If I might ask, how come you are not working when you have such a great desire to be?

Well, first, I have to thank everyone for the birthday wishes! Im completely overwhelmed and appreciative. (So far, BTW, the days going VERY well. And I just sent my assistant to McDs for the biggest Diet Coke she can find. Happy.)


Jen K., I hear you. A need is a need, no matter what it is. And though Actuarys right that there are jobs to be found, it seems to me (having been there-- oy!) that the jobs you want-- the ones that will fill the need-- are not easily gotten. So well both just have to hang in there and keep at it, and eventually all our needing and wanting will pay off! Dammit!

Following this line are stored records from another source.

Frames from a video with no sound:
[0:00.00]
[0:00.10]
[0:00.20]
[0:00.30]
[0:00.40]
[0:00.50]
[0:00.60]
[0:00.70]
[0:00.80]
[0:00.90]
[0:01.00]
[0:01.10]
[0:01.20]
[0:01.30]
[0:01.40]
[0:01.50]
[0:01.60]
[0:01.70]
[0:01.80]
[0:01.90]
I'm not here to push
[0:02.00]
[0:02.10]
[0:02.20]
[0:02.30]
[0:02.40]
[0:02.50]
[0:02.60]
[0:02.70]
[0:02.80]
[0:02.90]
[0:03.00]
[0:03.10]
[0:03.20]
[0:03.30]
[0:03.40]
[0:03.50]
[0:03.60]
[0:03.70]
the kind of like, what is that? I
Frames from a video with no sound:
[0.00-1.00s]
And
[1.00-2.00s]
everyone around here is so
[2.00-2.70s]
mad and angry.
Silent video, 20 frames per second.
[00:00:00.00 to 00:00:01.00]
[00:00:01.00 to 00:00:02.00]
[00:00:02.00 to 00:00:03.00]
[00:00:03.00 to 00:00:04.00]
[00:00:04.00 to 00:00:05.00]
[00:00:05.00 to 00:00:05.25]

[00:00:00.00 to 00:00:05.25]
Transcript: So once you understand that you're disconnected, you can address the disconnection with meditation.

Ah, Actuary, I suspect that Jen K. is a writer

@actuary

Of course there are differences. Major ones. Gigantic, huge, earth-shattering ones. I think (I hope!) I made that very clear in my post. That being said, I am a writer... in Hollywood... and in this world, there are also things that you sometimes cannot do no matter how hard you try. There is a horrible sense of beating your head against a wall, of forces completely out of your control holding your fate in their hands. And it's not that I am not "working"--every day is a chaotic juggling act for me. I guess I was vague in my post because this isn't a blog about work. Perhaps I shouldn't have posted it.

Jen K-- No! I'm glad you posted. And (obviously) I completely get it. It's funny, when Actuary wrote "there are some things you simply cannot 'do,' no matter how hard you try," I totally thought of trying to become a writer in Hollywood. It's just not one of those things that most people have any frame of reference for understanding-- including me, when I first moved here. (Then again, in some ways, the less you know when you're starting out the better.)

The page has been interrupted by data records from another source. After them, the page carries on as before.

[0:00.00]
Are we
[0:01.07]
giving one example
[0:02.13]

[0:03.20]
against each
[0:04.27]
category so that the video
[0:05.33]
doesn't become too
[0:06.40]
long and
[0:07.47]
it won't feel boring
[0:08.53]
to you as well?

dear sarah, happy birthday!! have been following your blog for a while and thought today it's a nice opportunity to comment. have a positive year!

Happy birthday! Wishing you a fertile year. By this time next year either holding your darling child or sporting a big baby bump.

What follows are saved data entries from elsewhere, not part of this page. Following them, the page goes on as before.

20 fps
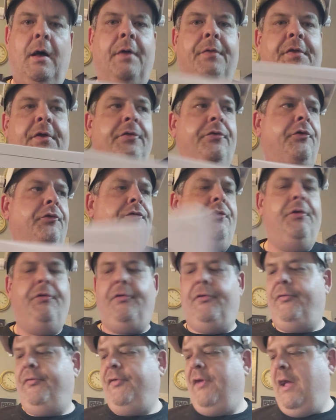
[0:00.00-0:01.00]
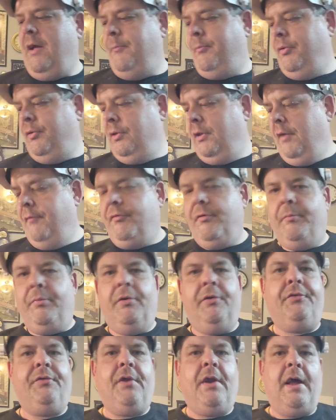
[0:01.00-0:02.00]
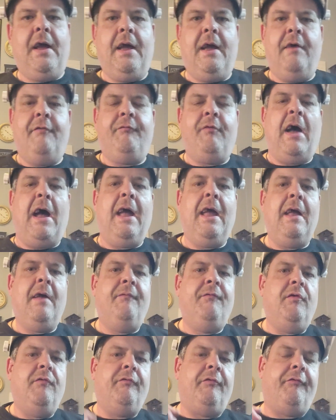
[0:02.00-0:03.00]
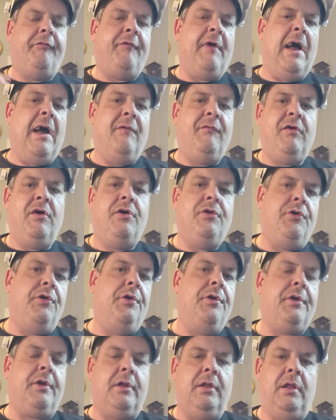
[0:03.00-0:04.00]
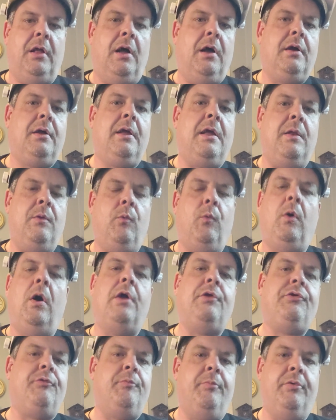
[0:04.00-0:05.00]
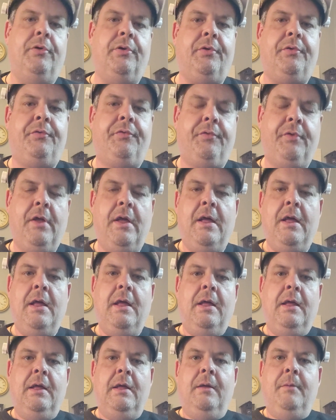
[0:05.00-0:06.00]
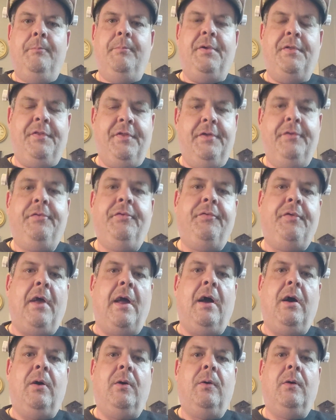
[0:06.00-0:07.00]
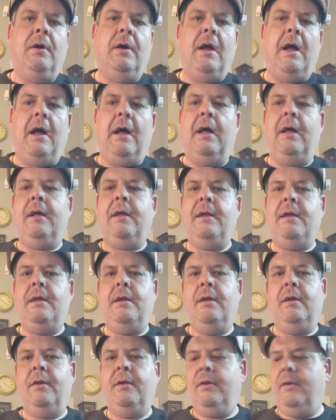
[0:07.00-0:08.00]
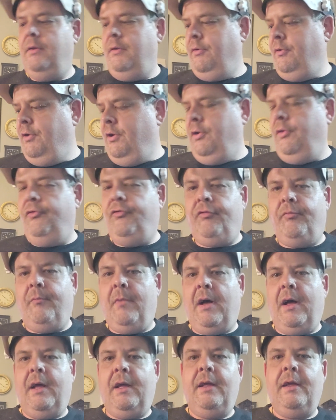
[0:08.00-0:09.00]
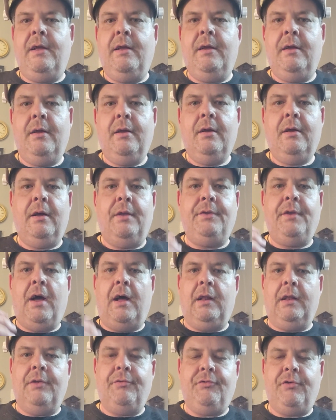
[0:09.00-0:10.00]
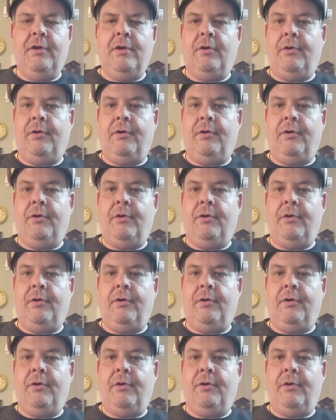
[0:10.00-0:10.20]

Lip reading: This is just a sample of the books that I have. I have over 500 clock and watch books, but this is how I use my knowledge,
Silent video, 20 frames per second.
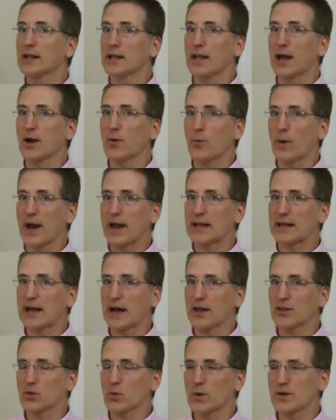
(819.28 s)
lightweight
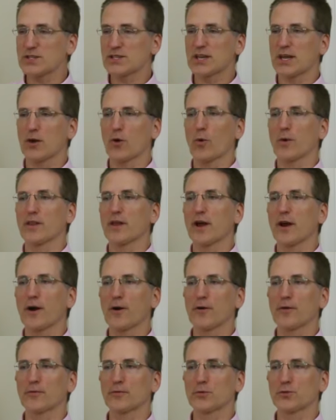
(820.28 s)
on the whiskey or
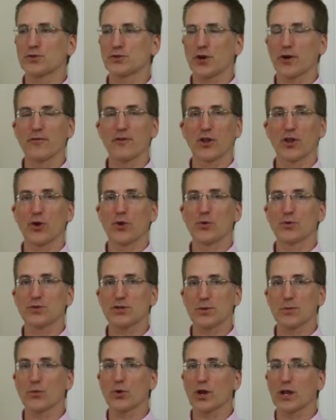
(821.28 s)
they're serving you
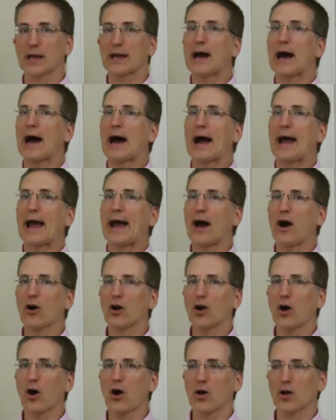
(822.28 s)
some really high
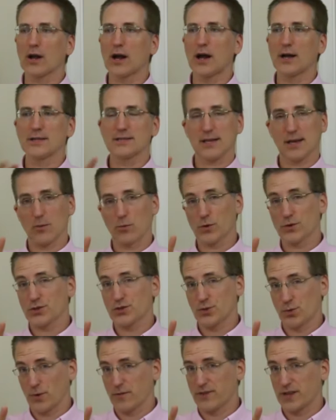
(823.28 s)
alcohol content, which
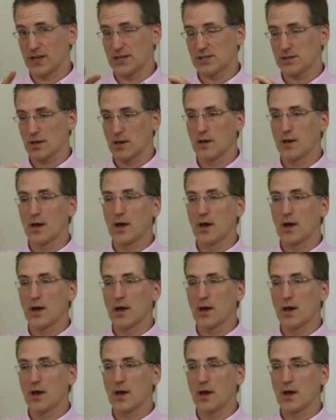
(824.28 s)
2 of these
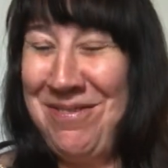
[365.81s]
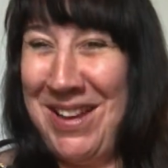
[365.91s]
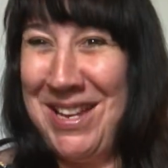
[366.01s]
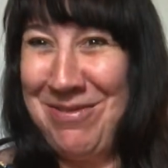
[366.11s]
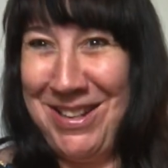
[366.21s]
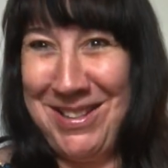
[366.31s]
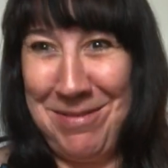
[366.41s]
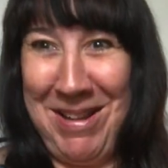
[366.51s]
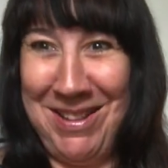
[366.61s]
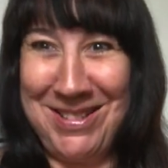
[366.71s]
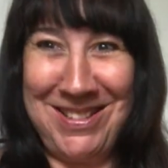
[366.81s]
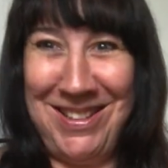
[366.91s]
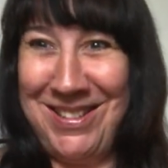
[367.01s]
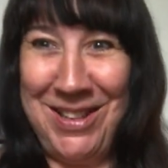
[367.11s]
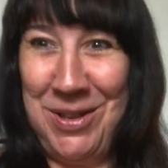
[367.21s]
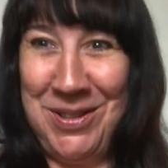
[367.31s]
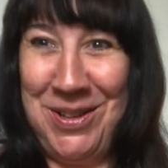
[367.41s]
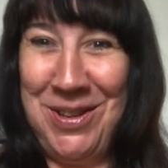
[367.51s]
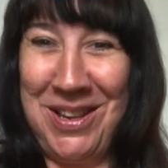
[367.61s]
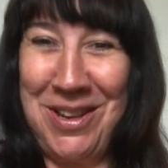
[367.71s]
favourite smells because it's so
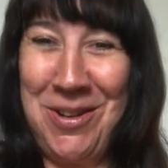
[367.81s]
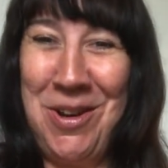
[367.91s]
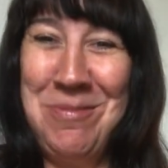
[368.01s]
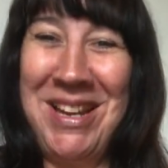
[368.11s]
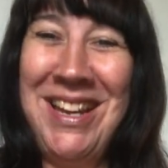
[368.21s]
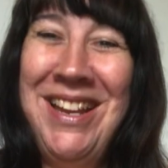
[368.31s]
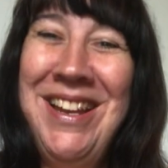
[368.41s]
soothing and calming.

Happy Birthday! Thanks for the baby Jack shout out! Here's hoping that next year this time you're posting pics of Jack's new best friend...

@Jen K -- I love your post. I hope you find a fulfilling job, in writing, or anywhere, in the year ahead. And, like you, I fully expect to burst into tears when Sarah shares the news with us that she is expecting. -- Amy

PS I am eating a cupcake right now at my desk(and drinking a diet soda) in honor of your birthday Sarah. Cheers to 39!!

Ah, it was the need to "be working" that was ambiguous. I read it as the need to have a "job." I suppose it is fortunate that I have no frame of reference for being a Hollywood writer! In general, I often feel like a victim of circumstance or, more precisely, of happenstance. For years I was painfully lonely and longed for a boyfriend who was good enough to turn into a husband. But anything I tried to "do" about it didn't work. It was definitely forces completely out of my control that were in charge.

What hurts is that many of these fervent desires are fairly ordinary. People get married all the time. People have kids all the time. Hollywood is filled with (successful) writers, I guess. And yet fulfilling one's most important desire is by no means easy or assured, even with the most diligent effort.

Happy Birthday, Sarah!

39 has been a lucky year for me so far (my birthday was in early June), and I have a very good feeling that it's going to be a lucky year for you, too!

I think there's nothing at all wrong with feeling jealous when someone else gets what you so want to have, too. It's not that you're not happy for me or anyone else that gets their BFP, it's just that it's hard to be very happy for others when you're so sad for yourself. That being said, I still feel guilty for feeling so jealous when one of my best friends told me she was accidentally pregnant less than 6 weeks after my miscarriage, even though she had forgiven me even before she told me. Jealousy is normal, and so it guilt.

Someday soon, now that you have your new doc, someone else is going to be insanely jealous of your BFP, and then you can feel guilty about that.

Happy Birthday! Enjoy your Diet Coke!